Тане нужна была — горящая медь, черная сталь, ультрамариновая синева, горячий, сквозящий красным, коричневый, — как крепчайший чай, как глянцевый плод конского каштана. В ней горела страсть, и храбрость, и тяжелая обида тлела в глубине души — не на людей, а на само мироздание. Юлька, сосредоточенно нахмурившись, озирала вываленные перед ней сокровища. Коробки с бусинами и красками, набор кистей, простейшие инструменты… Сложная задача. Возможно, нерешаемая… Хорошо еще, не успела ничего пообещать.
— Любите делать украшения? — ласково пропел шершаво-сладкий голос.

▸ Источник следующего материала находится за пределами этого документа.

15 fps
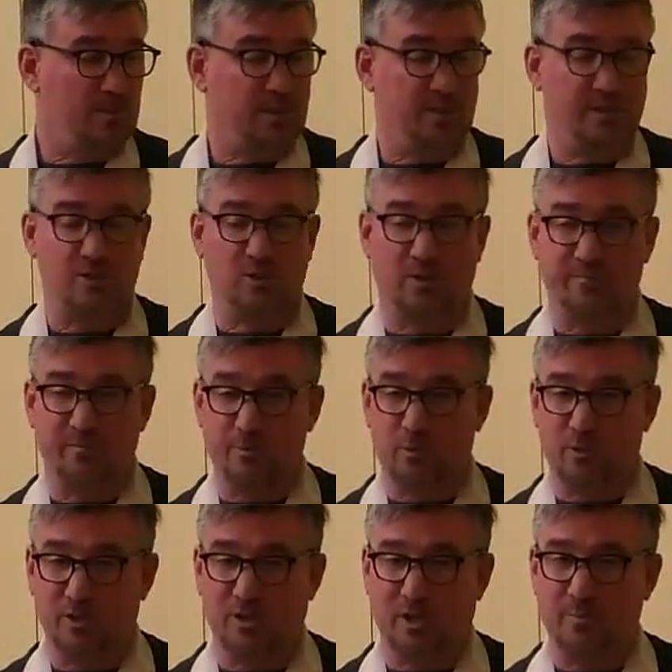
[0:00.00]
He's not
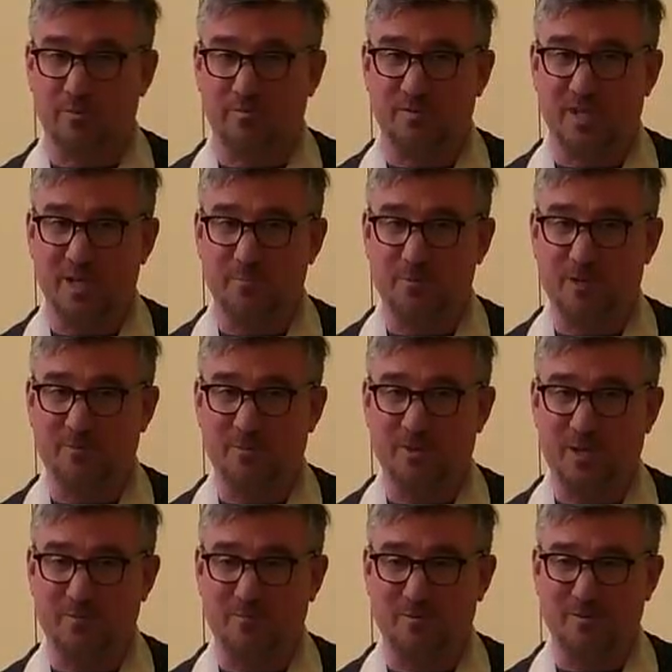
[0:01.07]
everyone's cup of tea,
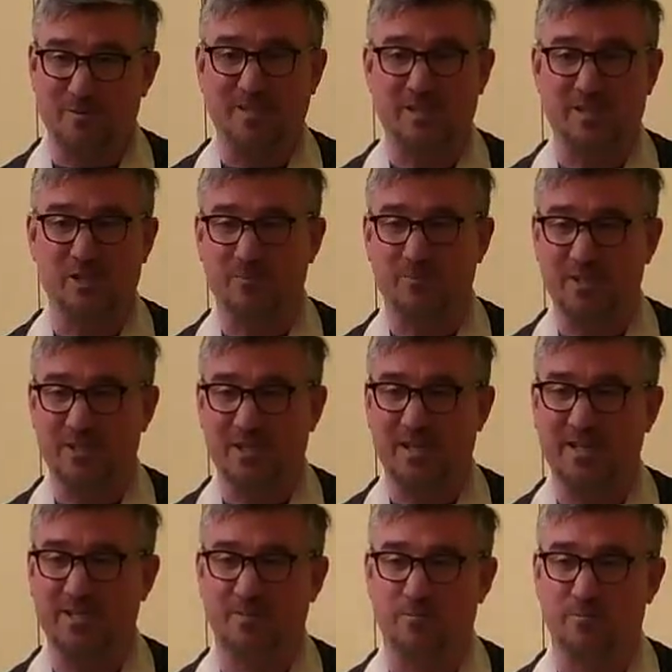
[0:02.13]
Padmasambhava, has to be
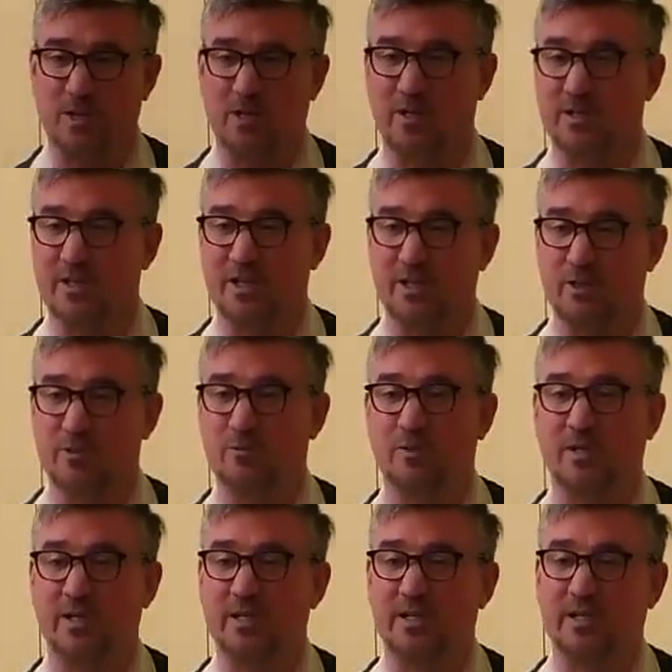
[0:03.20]
said, but you know,
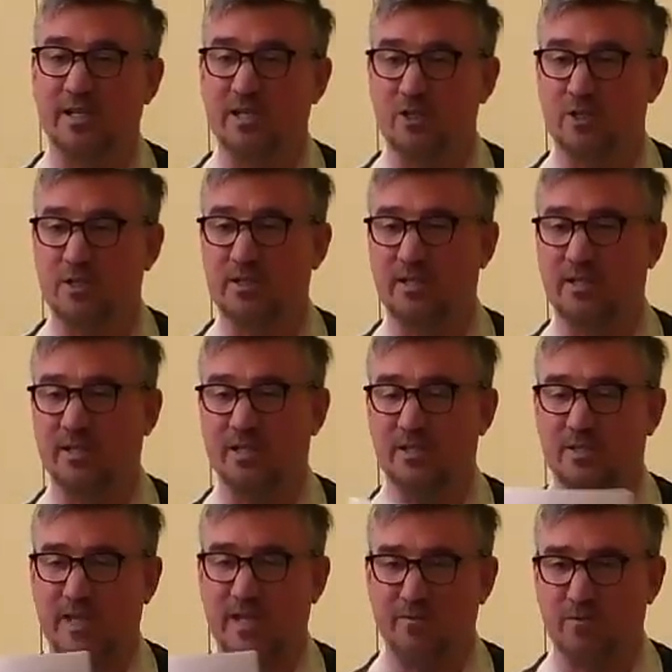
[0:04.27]
he's
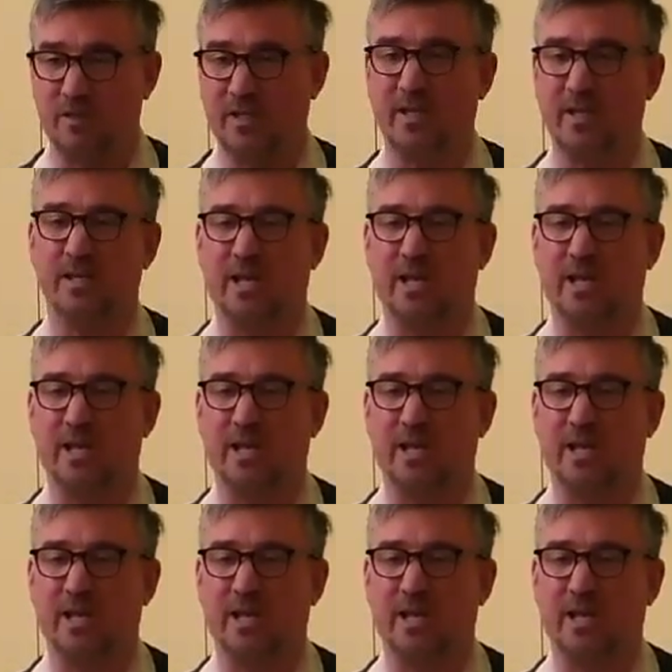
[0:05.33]
definitely in the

Вздрогнув от неожиданности, Юлька выронила бусину и резко обернулась. За спиной у нее стояла настоятельница. Юлька не слышала и не видела, как та вошла в мастерскую, хотя сидела лицом к двери. Неужели здесь есть еще один вход? Та самая тайная дверь, что ведет в центральную часть здания? Юлька внимательно посмотрела за спину матери Мириам, но ничего не заметила — все та же грубо побеленная каменная стена, что и в Юлькиной келье. Даже ковриков нет — только несколько полок с жестяными табличками для ретаблос и масляными красками.